# Exercise aim
Extract the records in full, leaving every picture out.

(Collected data entries)
•••
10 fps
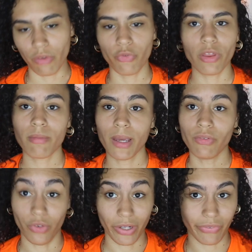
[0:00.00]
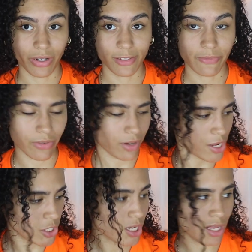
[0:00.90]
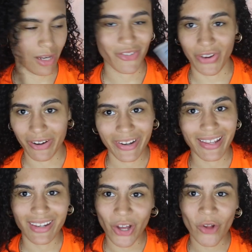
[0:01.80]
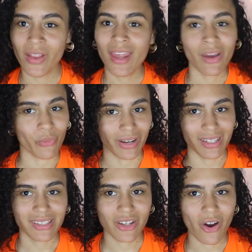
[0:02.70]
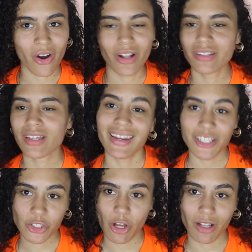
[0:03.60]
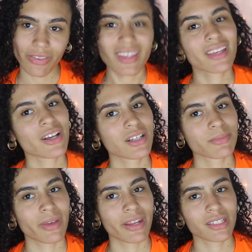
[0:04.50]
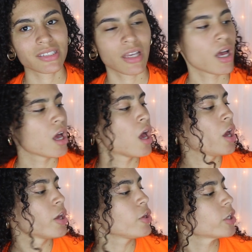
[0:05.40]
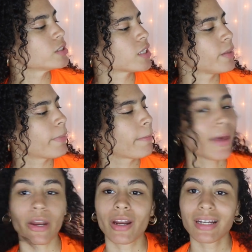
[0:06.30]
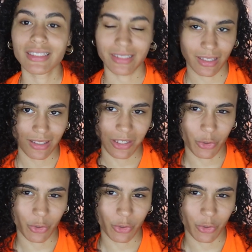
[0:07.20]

off with my favorite foundation and you already know what it's called. It is called the It Cosmetics Your Skin But Better CC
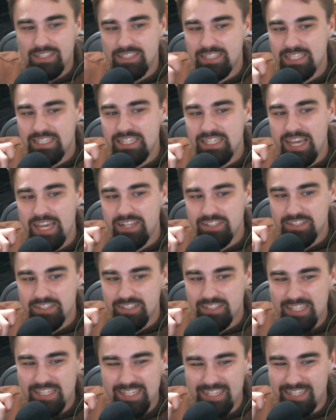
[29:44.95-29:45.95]

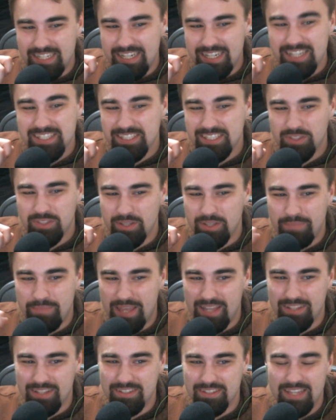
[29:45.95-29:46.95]
THC distillate
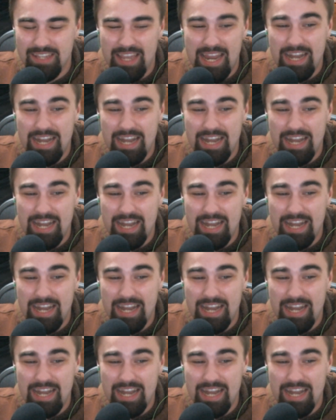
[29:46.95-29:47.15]
pens,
•••
# Solution for this problem
10 fps
[0:00.00]
[0:00.90]
[0:01.80]
[0:02.70]
[0:03.60]
[0:04.50]
[0:05.40]
[0:06.30]
[0:07.20]

off with my favorite foundation and you already know what it's called. It is called the It Cosmetics Your Skin But Better CC
[29:44.95-29:45.95]

[29:45.95-29:46.95]
THC distillate
[29:46.95-29:47.15]
pens,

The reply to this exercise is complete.